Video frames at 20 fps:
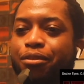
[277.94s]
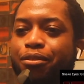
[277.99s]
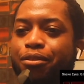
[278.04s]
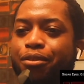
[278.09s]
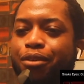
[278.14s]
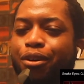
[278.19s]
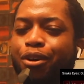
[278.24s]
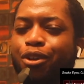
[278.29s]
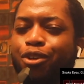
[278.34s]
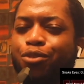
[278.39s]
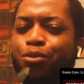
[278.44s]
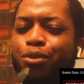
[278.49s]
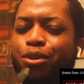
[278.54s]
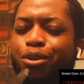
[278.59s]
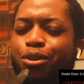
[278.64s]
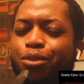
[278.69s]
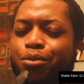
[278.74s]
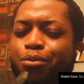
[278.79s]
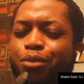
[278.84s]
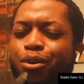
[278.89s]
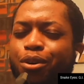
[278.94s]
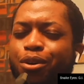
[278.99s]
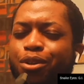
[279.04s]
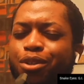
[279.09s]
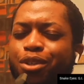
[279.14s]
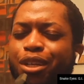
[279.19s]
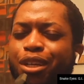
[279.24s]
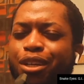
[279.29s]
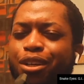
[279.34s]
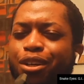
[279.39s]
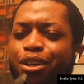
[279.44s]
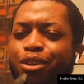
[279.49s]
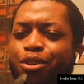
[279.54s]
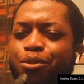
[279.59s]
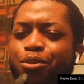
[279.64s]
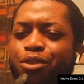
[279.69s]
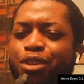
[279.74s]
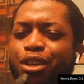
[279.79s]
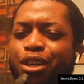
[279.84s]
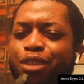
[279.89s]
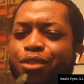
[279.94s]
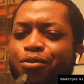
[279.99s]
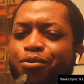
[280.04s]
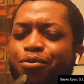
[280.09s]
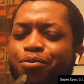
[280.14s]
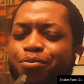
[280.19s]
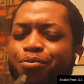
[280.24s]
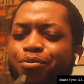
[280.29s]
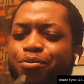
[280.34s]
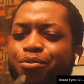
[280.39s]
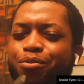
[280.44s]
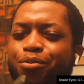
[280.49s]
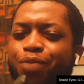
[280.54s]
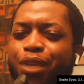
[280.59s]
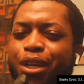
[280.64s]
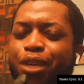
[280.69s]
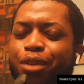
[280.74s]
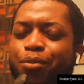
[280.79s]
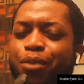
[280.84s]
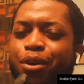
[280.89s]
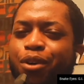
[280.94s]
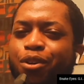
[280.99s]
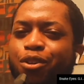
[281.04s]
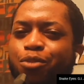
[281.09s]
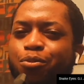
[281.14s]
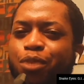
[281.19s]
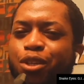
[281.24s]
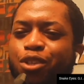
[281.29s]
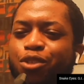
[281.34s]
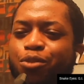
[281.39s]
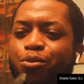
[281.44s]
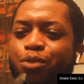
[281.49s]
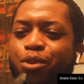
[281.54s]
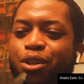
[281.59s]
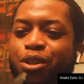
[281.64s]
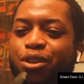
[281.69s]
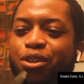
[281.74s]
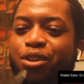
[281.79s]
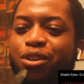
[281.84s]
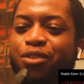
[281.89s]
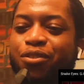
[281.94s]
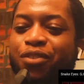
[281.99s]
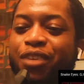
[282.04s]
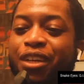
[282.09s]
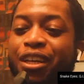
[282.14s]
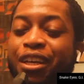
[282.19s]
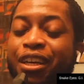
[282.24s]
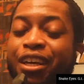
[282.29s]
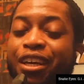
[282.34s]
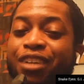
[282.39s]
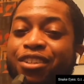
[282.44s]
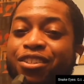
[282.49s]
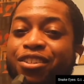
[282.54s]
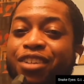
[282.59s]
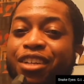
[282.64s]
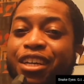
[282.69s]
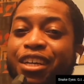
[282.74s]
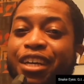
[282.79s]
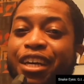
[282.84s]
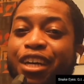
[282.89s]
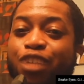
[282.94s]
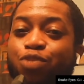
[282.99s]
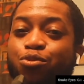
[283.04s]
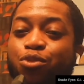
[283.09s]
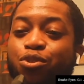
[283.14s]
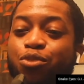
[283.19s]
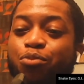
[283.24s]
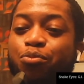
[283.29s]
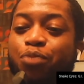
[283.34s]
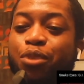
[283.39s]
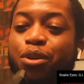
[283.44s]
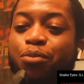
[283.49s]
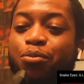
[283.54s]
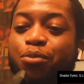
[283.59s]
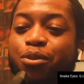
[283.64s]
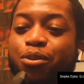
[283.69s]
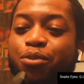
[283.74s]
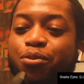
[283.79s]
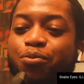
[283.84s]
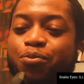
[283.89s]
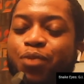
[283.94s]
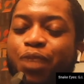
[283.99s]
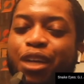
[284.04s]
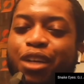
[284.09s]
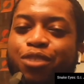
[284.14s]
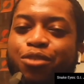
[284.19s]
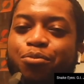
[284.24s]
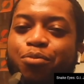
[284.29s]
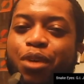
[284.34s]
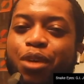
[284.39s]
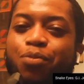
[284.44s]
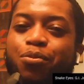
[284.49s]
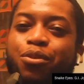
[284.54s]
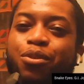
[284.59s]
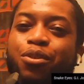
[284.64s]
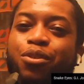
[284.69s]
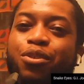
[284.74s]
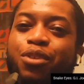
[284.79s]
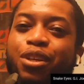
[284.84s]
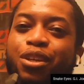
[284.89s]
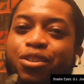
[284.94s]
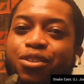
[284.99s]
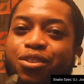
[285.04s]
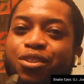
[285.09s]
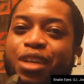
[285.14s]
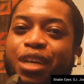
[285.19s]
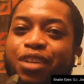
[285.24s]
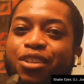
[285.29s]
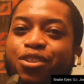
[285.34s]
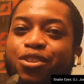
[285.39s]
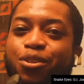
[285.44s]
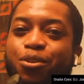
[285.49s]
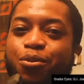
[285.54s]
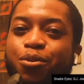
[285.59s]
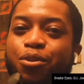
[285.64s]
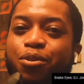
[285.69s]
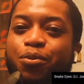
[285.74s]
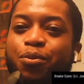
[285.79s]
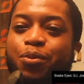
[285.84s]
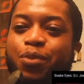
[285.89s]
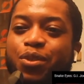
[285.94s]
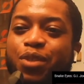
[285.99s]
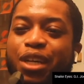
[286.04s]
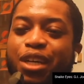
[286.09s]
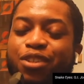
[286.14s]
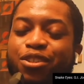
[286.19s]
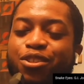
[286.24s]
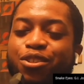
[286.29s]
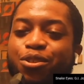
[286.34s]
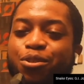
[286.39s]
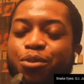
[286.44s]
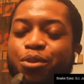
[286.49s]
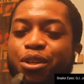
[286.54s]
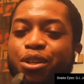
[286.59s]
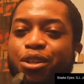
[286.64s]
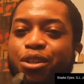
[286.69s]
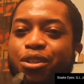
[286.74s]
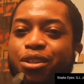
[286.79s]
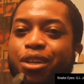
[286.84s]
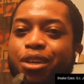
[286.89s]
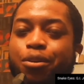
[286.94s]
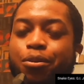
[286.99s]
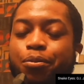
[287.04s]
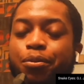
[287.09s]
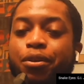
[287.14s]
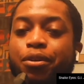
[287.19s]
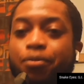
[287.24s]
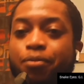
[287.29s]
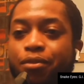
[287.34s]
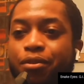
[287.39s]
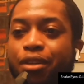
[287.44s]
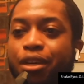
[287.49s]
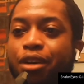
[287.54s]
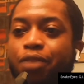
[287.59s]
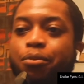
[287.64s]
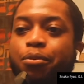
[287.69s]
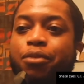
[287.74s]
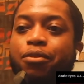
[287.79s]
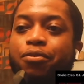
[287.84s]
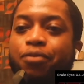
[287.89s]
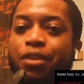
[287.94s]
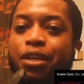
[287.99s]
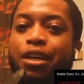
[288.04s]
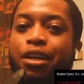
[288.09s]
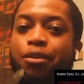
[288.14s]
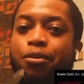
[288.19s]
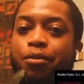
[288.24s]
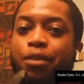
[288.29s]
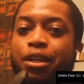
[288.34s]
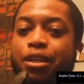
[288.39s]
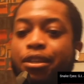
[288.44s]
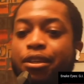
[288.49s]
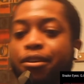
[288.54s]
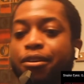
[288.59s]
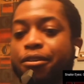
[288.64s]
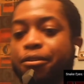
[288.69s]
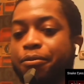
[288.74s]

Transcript: I always wonder always kinda I know it's kind of weird, but I always picture where Snake Eyes was a member as a member of the Assassin Order from Assassin's Creed. That'll be that'll be fire right there.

━━━━━━

Task item — Please retype the data exactly as it appears, but without any of its pictures.

Answer for this exercise —
Video frames at 20 fps:
[277.94s]
[277.99s]
[278.04s]
[278.09s]
[278.14s]
[278.19s]
[278.24s]
[278.29s]
[278.34s]
[278.39s]
[278.44s]
[278.49s]
[278.54s]
[278.59s]
[278.64s]
[278.69s]
[278.74s]
[278.79s]
[278.84s]
[278.89s]
[278.94s]
[278.99s]
[279.04s]
[279.09s]
[279.14s]
[279.19s]
[279.24s]
[279.29s]
[279.34s]
[279.39s]
[279.44s]
[279.49s]
[279.54s]
[279.59s]
[279.64s]
[279.69s]
[279.74s]
[279.79s]
[279.84s]
[279.89s]
[279.94s]
[279.99s]
[280.04s]
[280.09s]
[280.14s]
[280.19s]
[280.24s]
[280.29s]
[280.34s]
[280.39s]
[280.44s]
[280.49s]
[280.54s]
[280.59s]
[280.64s]
[280.69s]
[280.74s]
[280.79s]
[280.84s]
[280.89s]
[280.94s]
[280.99s]
[281.04s]
[281.09s]
[281.14s]
[281.19s]
[281.24s]
[281.29s]
[281.34s]
[281.39s]
[281.44s]
[281.49s]
[281.54s]
[281.59s]
[281.64s]
[281.69s]
[281.74s]
[281.79s]
[281.84s]
[281.89s]
[281.94s]
[281.99s]
[282.04s]
[282.09s]
[282.14s]
[282.19s]
[282.24s]
[282.29s]
[282.34s]
[282.39s]
[282.44s]
[282.49s]
[282.54s]
[282.59s]
[282.64s]
[282.69s]
[282.74s]
[282.79s]
[282.84s]
[282.89s]
[282.94s]
[282.99s]
[283.04s]
[283.09s]
[283.14s]
[283.19s]
[283.24s]
[283.29s]
[283.34s]
[283.39s]
[283.44s]
[283.49s]
[283.54s]
[283.59s]
[283.64s]
[283.69s]
[283.74s]
[283.79s]
[283.84s]
[283.89s]
[283.94s]
[283.99s]
[284.04s]
[284.09s]
[284.14s]
[284.19s]
[284.24s]
[284.29s]
[284.34s]
[284.39s]
[284.44s]
[284.49s]
[284.54s]
[284.59s]
[284.64s]
[284.69s]
[284.74s]
[284.79s]
[284.84s]
[284.89s]
[284.94s]
[284.99s]
[285.04s]
[285.09s]
[285.14s]
[285.19s]
[285.24s]
[285.29s]
[285.34s]
[285.39s]
[285.44s]
[285.49s]
[285.54s]
[285.59s]
[285.64s]
[285.69s]
[285.74s]
[285.79s]
[285.84s]
[285.89s]
[285.94s]
[285.99s]
[286.04s]
[286.09s]
[286.14s]
[286.19s]
[286.24s]
[286.29s]
[286.34s]
[286.39s]
[286.44s]
[286.49s]
[286.54s]
[286.59s]
[286.64s]
[286.69s]
[286.74s]
[286.79s]
[286.84s]
[286.89s]
[286.94s]
[286.99s]
[287.04s]
[287.09s]
[287.14s]
[287.19s]
[287.24s]
[287.29s]
[287.34s]
[287.39s]
[287.44s]
[287.49s]
[287.54s]
[287.59s]
[287.64s]
[287.69s]
[287.74s]
[287.79s]
[287.84s]
[287.89s]
[287.94s]
[287.99s]
[288.04s]
[288.09s]
[288.14s]
[288.19s]
[288.24s]
[288.29s]
[288.34s]
[288.39s]
[288.44s]
[288.49s]
[288.54s]
[288.59s]
[288.64s]
[288.69s]
[288.74s]

Transcript: I always wonder always kinda I know it's kind of weird, but I always picture where Snake Eyes was a member as a member of the Assassin Order from Assassin's Creed. That'll be that'll be fire right there.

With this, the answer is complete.